The list does not stop there, however. Examine the names of the 30 players on the preliminary roster for the regional championship and you'll find multiple young men the coach and his staff unearthed from all corners of the globe.

Of course, there's no way to know exactly how much of the credit Rongen deserves, but spend some time with the team and they will tell you they love playing for him. They enjoy the freedom his system provides, the creativity it inspires and the flexibility they have during games.

The Amsterdam native has done an impressive job locating and recruiting talent from around the globe during this cycle. That will only continue as his contacts deepen and players see the potential of the US group. The fact is that the USA will qualify for the vast majority of the World Cups on any level. (You could make a case 2011 is the last major tournament the US will ever miss.)

Rongen has not been perfect. The decision to start Greg Garza on the left flank backfired. He struggles as an in-game manager, waiting too long to make changes. (Although with Bobby Wood and Eder Arreola sidelined and Dillon Powers hobbled, he did not have too many options off the bench in Guatemala.)

His critics also point to the situation surrounding Neven Subotić — the defender who suited up with the US U-20s but chose to represent Serbia at a senior level —  as a massive black mark on his resume, but that was a situation headed for disaster from the beginning.
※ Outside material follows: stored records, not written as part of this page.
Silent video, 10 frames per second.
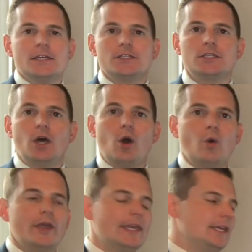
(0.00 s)

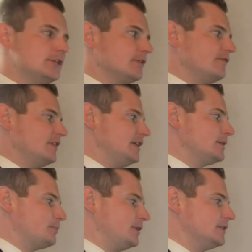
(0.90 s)
So each of
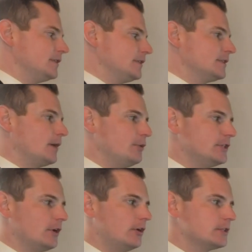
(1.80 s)
these pieces that we
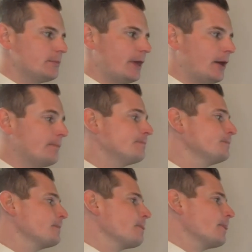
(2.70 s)
talked about
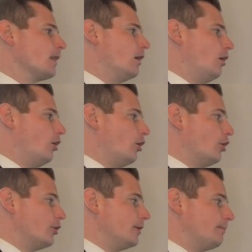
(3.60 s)

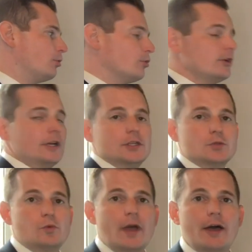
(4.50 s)
are important
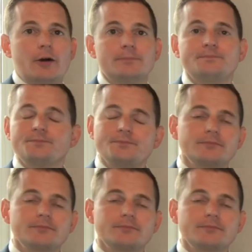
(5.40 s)
as well.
So no, Rongen is not infallible. Far from it. But his teams play an attractive, exciting brand of soccer — one that combines skill with athleticism. The team would have been dangerous in the World Cup.

Still, the US U-20s will miss the World Cup, and ultimately that's down to Rongen. He is responsible for the performance of his team, and they did not reach their goal of getting to Colombia. They fell to an inferior but inspired side in a one-off match. On any given Thursday, right?

But firing Rongen now would ignore too many of his achievements. It would set the program back. It's just bad business.

Rongen deserves many more Thursdays as coach of the U-20 team.